Paul Ryan, who, along with Newt Gingrich qualifies for Paul Krugman's characterization of a stupid person's idea of what a smart person sounds like, has just produced a giant report on the failure of social programs. Or, at least, that was his intent. To those able to think past the fog emanating from Ryan's brain as it struggles with arithmetic, it seems his report sort of backfired. According to The Fiscal Times:
... Ryan’s 204-page report, The War on Poverty: 50 Years Later, is documented with hundreds of citations of academic work. The paper breaks down federal anti-poverty programs ... and reviews the evidence for and against their effectiveness, relying in large part on academic research.
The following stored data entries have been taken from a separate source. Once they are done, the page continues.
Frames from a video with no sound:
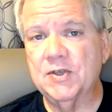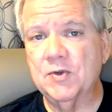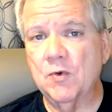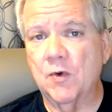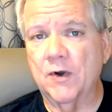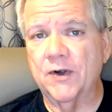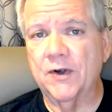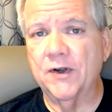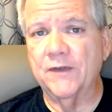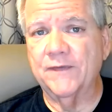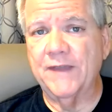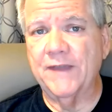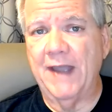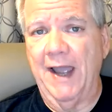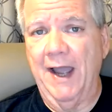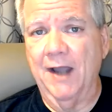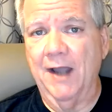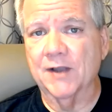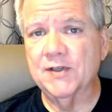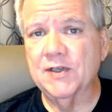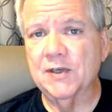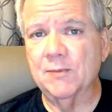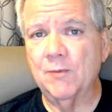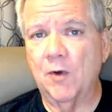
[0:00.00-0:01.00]
sword of the
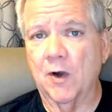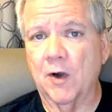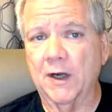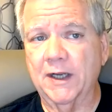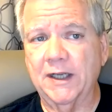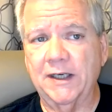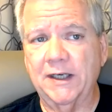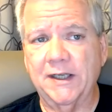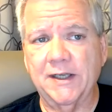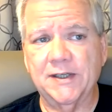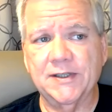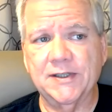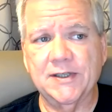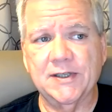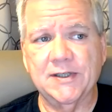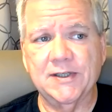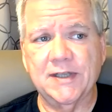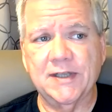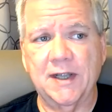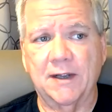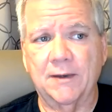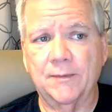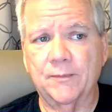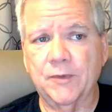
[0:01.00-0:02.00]
housing market is
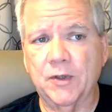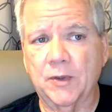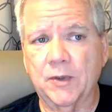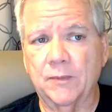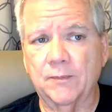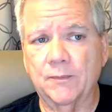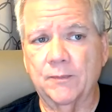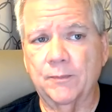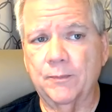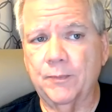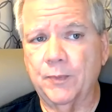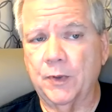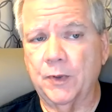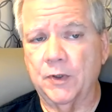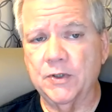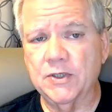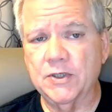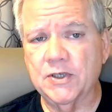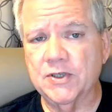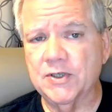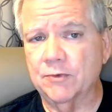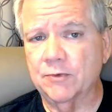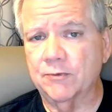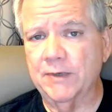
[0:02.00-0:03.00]
that the
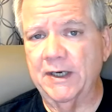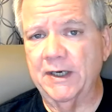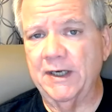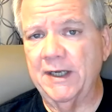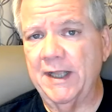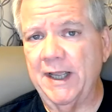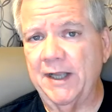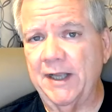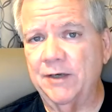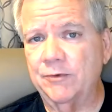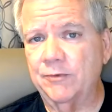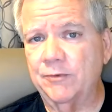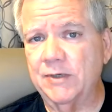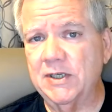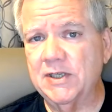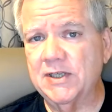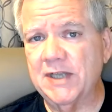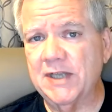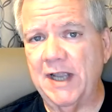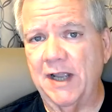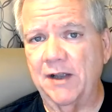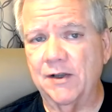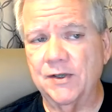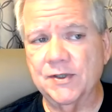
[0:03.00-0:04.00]
purchase arena and
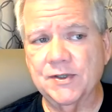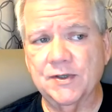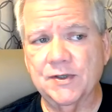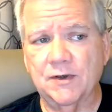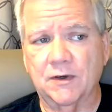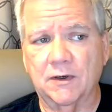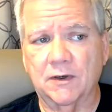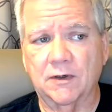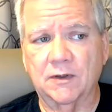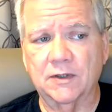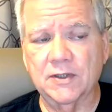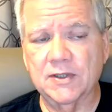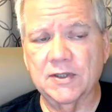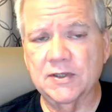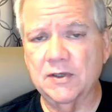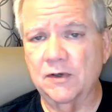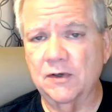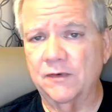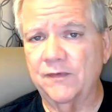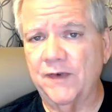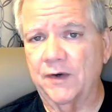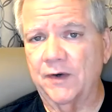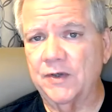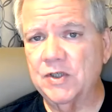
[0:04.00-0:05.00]
resales are
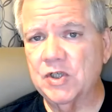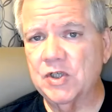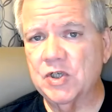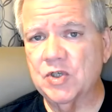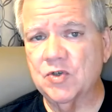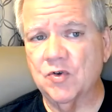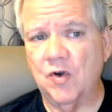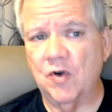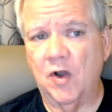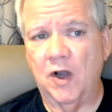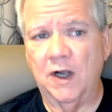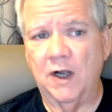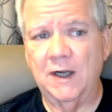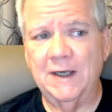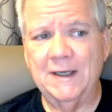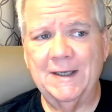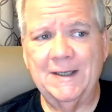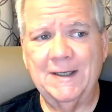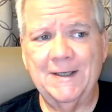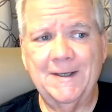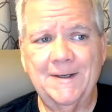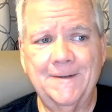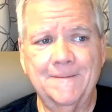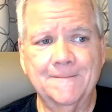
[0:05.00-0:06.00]
still very strong.
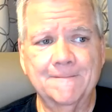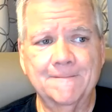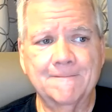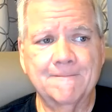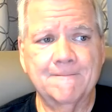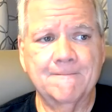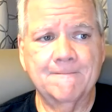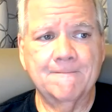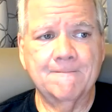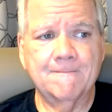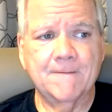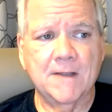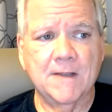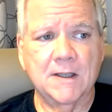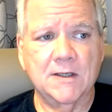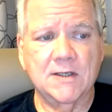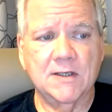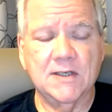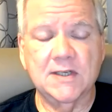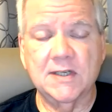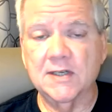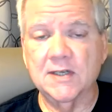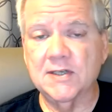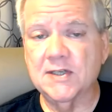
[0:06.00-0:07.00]

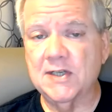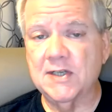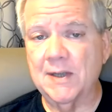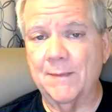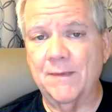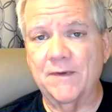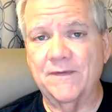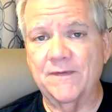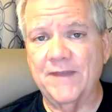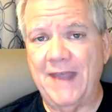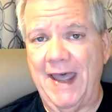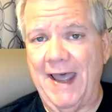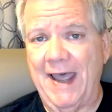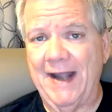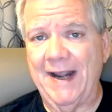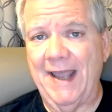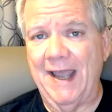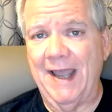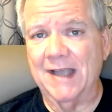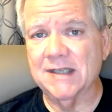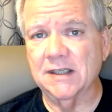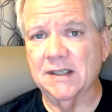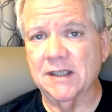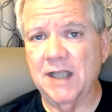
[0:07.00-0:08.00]
Some of that
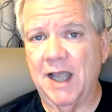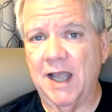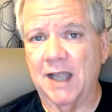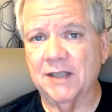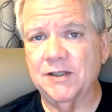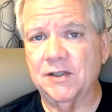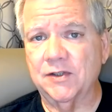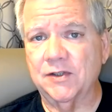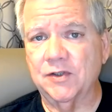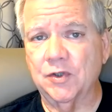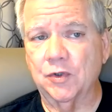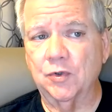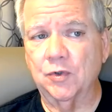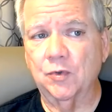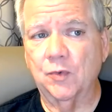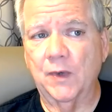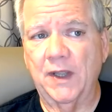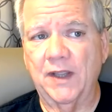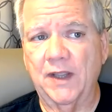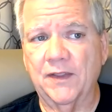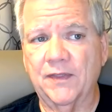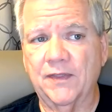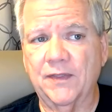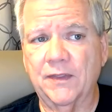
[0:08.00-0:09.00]
has a lot to do
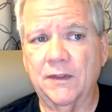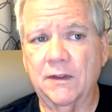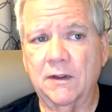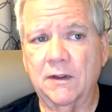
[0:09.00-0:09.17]
with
"Today, the poverty rate is stuck at 15 percent—the highest in a generation,” Ryan noted in the report. “And the trends are not encouraging. Federal programs are not only failing to address the problem. They are also in some significant respects making it worse. Changes are clearly necessary, and the first step is to evaluate what the federal government is doing right now."
However, several economists and social scientists contacted on Monday had reactions ranging from bemusement to anger at Ryan’s report, claiming that he either misunderstood or misrepresented their research...
This is, of course, the opposite of surprising. Unlike actual research or honest study of any sort, Ryan and all of today's Republican pushers begin with an answer and work to support it, by whatever means possible, not excluding obfuscation, distortion, and some form of this here thing.